── AVAILABLE DATA ──
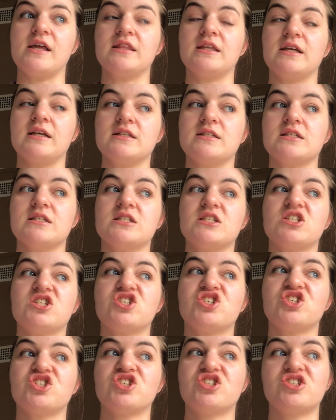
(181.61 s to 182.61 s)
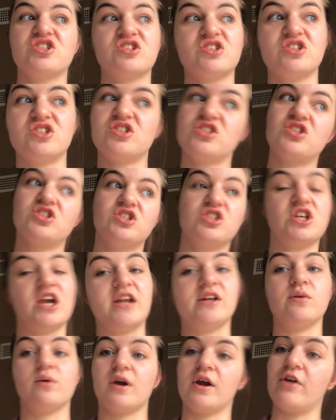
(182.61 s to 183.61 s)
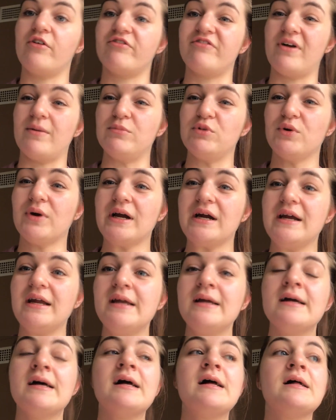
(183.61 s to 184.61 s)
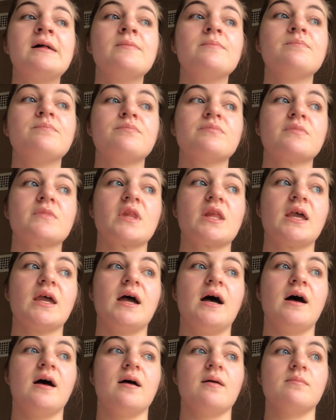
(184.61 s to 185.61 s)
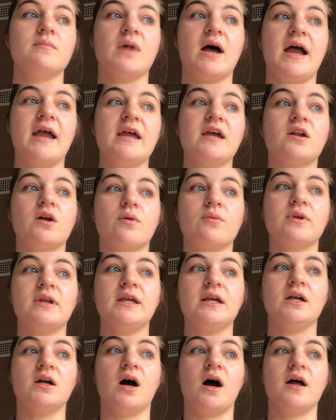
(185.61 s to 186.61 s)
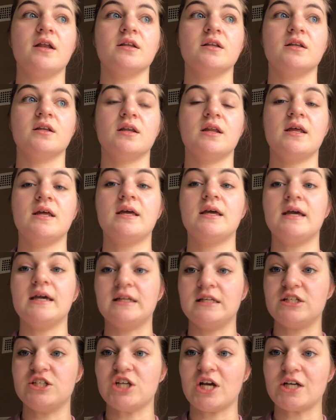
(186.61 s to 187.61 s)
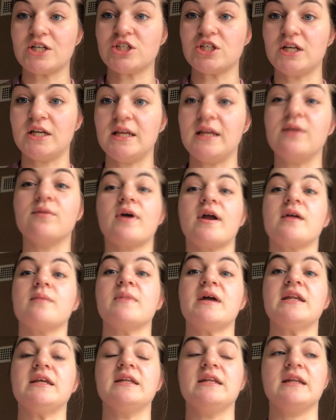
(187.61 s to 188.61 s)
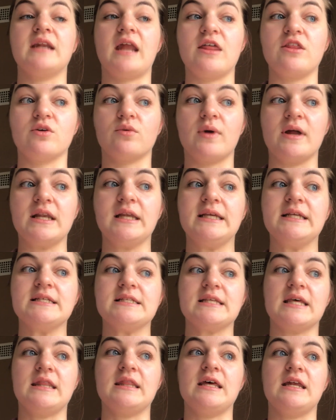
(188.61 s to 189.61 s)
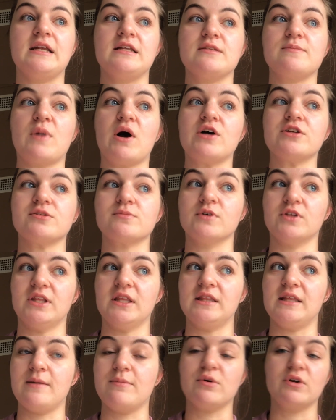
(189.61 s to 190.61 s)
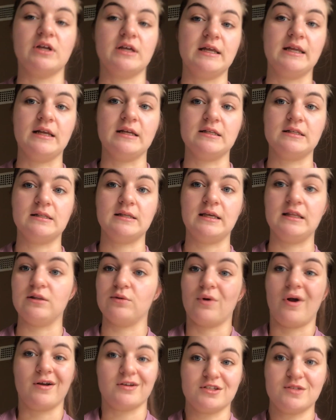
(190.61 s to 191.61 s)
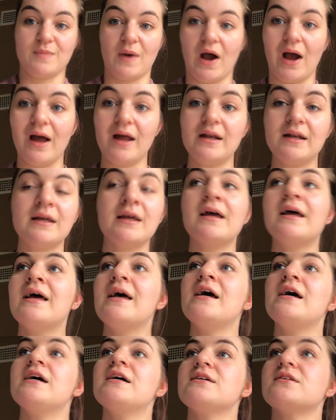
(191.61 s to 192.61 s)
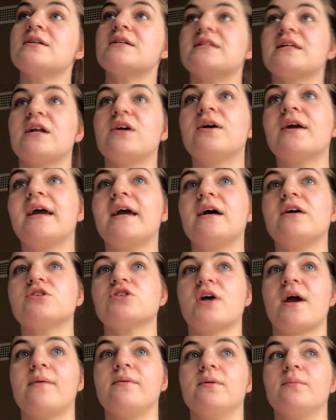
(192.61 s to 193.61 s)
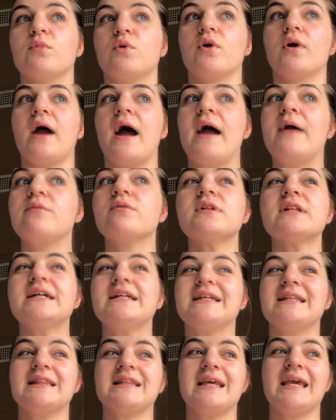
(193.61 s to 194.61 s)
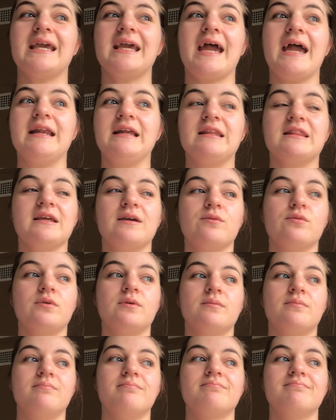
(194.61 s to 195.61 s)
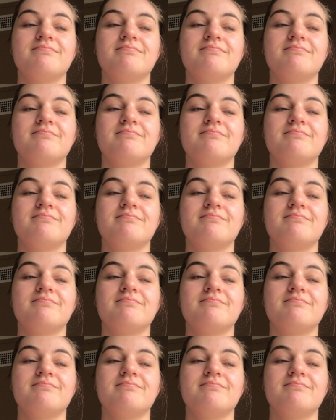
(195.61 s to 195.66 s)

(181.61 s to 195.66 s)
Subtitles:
I think it's January or February, I had already gotten an injection. He recommended another one. He said that it's possible that they put it in the wrong spot. So I said, okay, I'll try one more. I really didn't think anything would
───
_TASK INSTRUCTIONS:_ Copy the material above in full and exactly, skipping pictures.

_OUTPUT FOR THIS EXERCISE:_
(181.61 s to 182.61 s)
(182.61 s to 183.61 s)
(183.61 s to 184.61 s)
(184.61 s to 185.61 s)
(185.61 s to 186.61 s)
(186.61 s to 187.61 s)
(187.61 s to 188.61 s)
(188.61 s to 189.61 s)
(189.61 s to 190.61 s)
(190.61 s to 191.61 s)
(191.61 s to 192.61 s)
(192.61 s to 193.61 s)
(193.61 s to 194.61 s)
(194.61 s to 195.61 s)
(195.61 s to 195.66 s)

(181.61 s to 195.66 s)
Subtitles:
I think it's January or February, I had already gotten an injection. He recommended another one. He said that it's possible that they put it in the wrong spot. So I said, okay, I'll try one more. I really didn't think anything would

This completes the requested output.